Your objective
In this material, which lines include the string "video"? Show them.
———
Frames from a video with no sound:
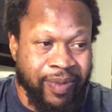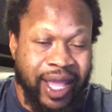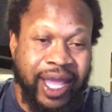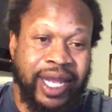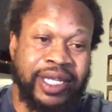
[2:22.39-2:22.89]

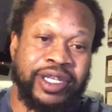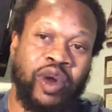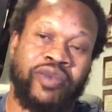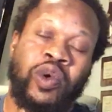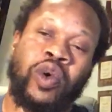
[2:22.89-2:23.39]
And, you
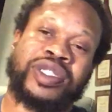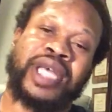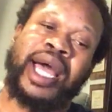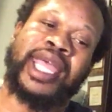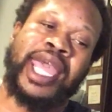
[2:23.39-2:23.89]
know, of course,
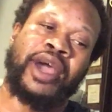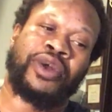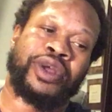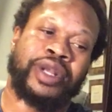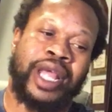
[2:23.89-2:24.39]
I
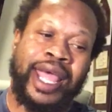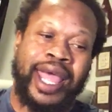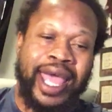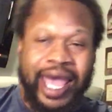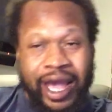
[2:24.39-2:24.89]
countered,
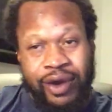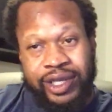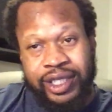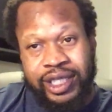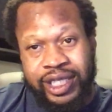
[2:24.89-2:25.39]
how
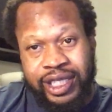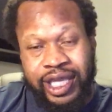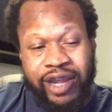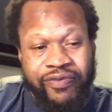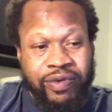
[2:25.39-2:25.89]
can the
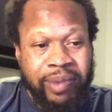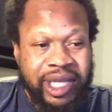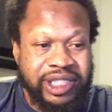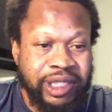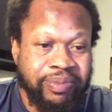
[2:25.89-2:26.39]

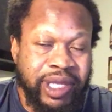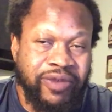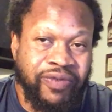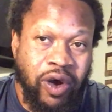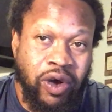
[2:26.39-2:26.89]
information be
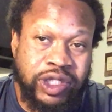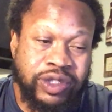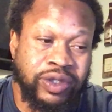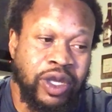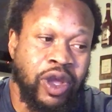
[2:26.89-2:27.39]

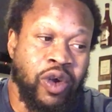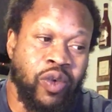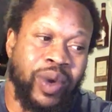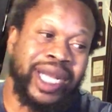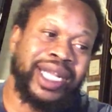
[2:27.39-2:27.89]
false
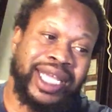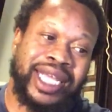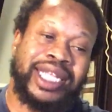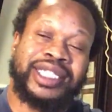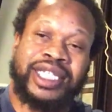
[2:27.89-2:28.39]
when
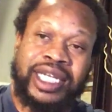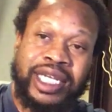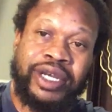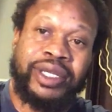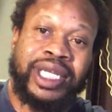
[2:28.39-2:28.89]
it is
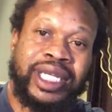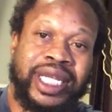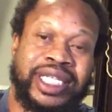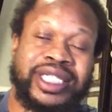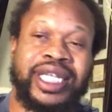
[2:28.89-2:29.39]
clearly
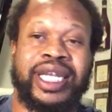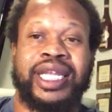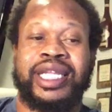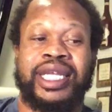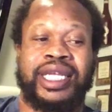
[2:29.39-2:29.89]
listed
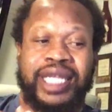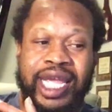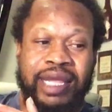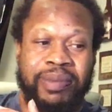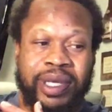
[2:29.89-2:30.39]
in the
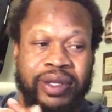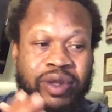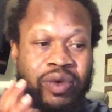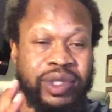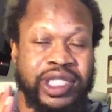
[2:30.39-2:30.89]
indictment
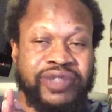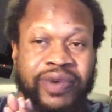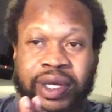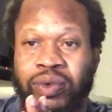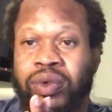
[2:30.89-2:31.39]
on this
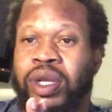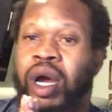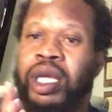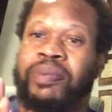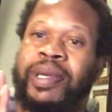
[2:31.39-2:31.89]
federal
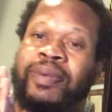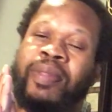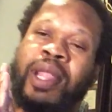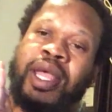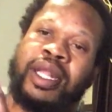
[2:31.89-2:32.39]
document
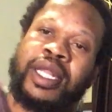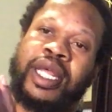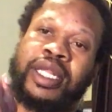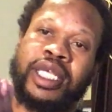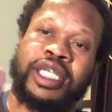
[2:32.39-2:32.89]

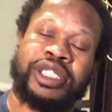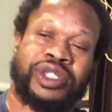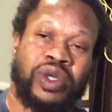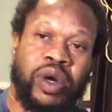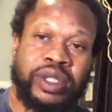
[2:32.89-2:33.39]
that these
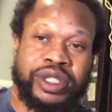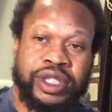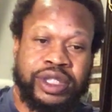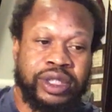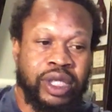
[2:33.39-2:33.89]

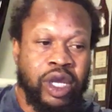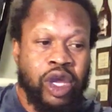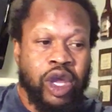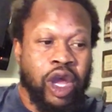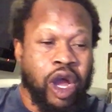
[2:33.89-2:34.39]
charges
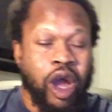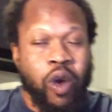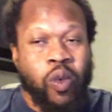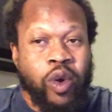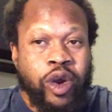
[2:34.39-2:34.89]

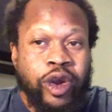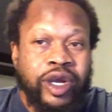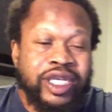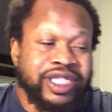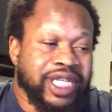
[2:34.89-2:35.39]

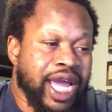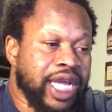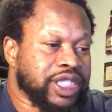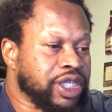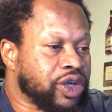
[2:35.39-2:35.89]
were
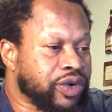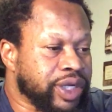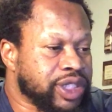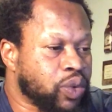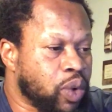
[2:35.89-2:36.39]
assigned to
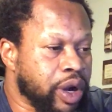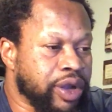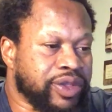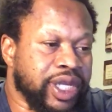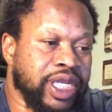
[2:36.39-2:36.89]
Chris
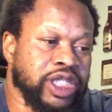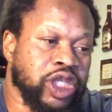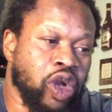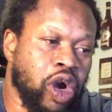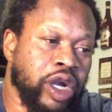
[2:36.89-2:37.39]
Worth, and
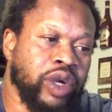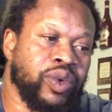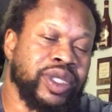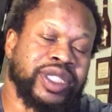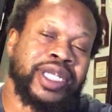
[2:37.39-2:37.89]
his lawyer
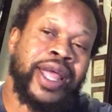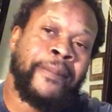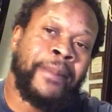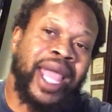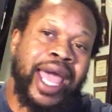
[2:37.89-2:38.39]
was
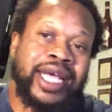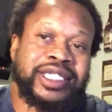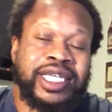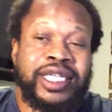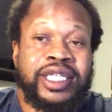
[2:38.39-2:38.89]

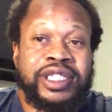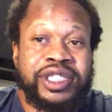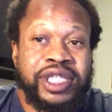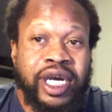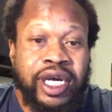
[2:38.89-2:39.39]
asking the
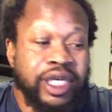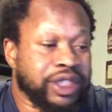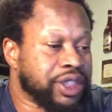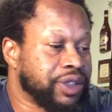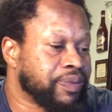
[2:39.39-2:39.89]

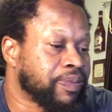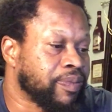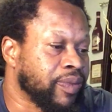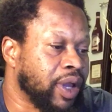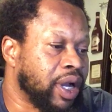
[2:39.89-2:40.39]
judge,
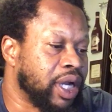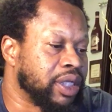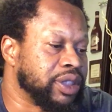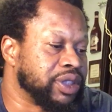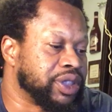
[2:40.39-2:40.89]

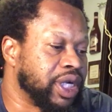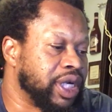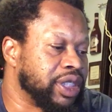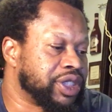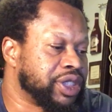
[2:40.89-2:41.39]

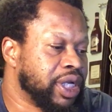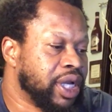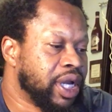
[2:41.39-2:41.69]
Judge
———
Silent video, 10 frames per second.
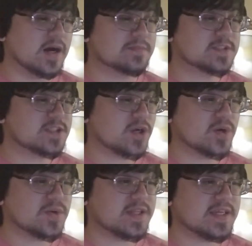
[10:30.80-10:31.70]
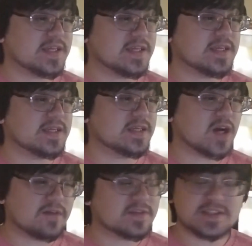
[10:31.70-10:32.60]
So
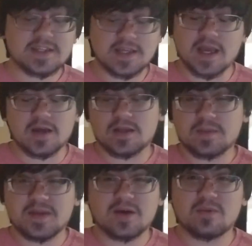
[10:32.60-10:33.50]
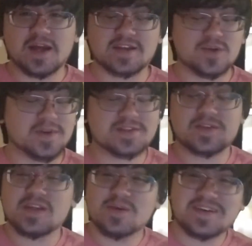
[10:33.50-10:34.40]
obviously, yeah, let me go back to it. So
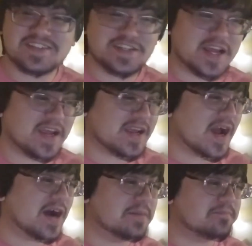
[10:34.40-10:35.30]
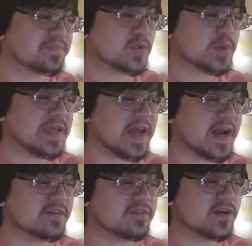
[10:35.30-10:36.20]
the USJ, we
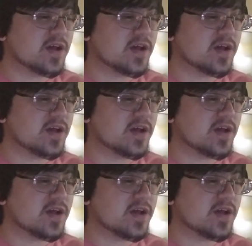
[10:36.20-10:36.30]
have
———
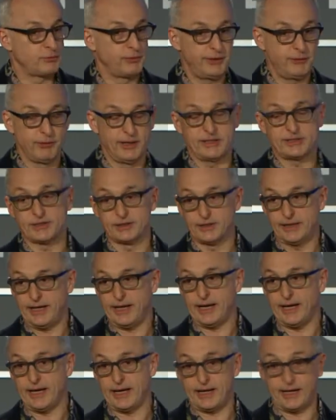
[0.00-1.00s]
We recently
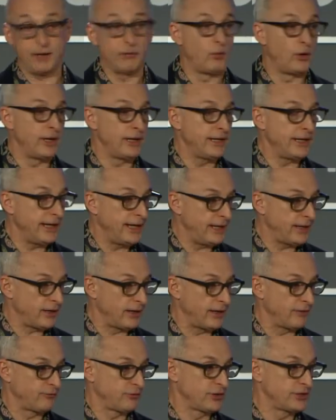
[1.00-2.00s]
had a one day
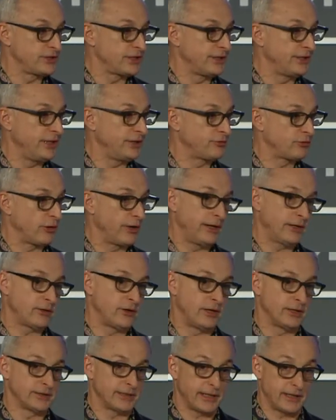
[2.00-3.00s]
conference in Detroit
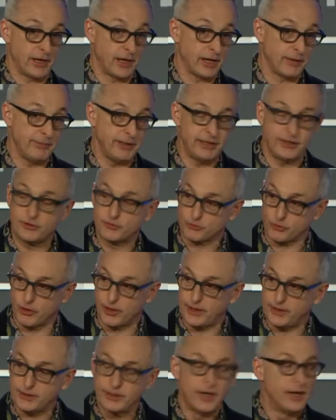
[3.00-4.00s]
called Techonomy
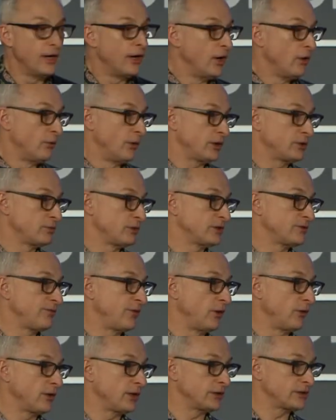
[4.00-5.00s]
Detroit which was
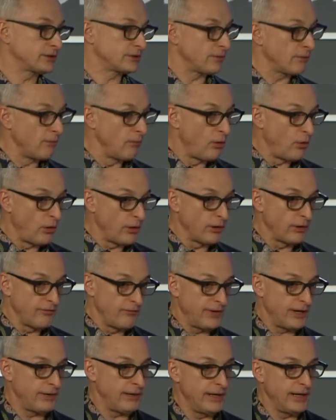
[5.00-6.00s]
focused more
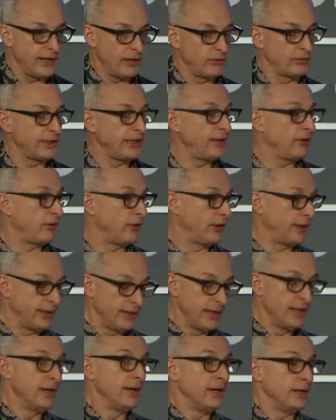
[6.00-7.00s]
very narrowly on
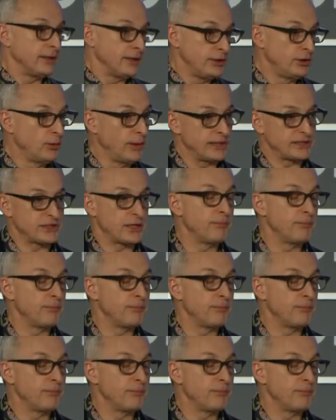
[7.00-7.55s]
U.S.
———
Worked solution
Frames from a video with no sound:
Silent video, 10 frames per second.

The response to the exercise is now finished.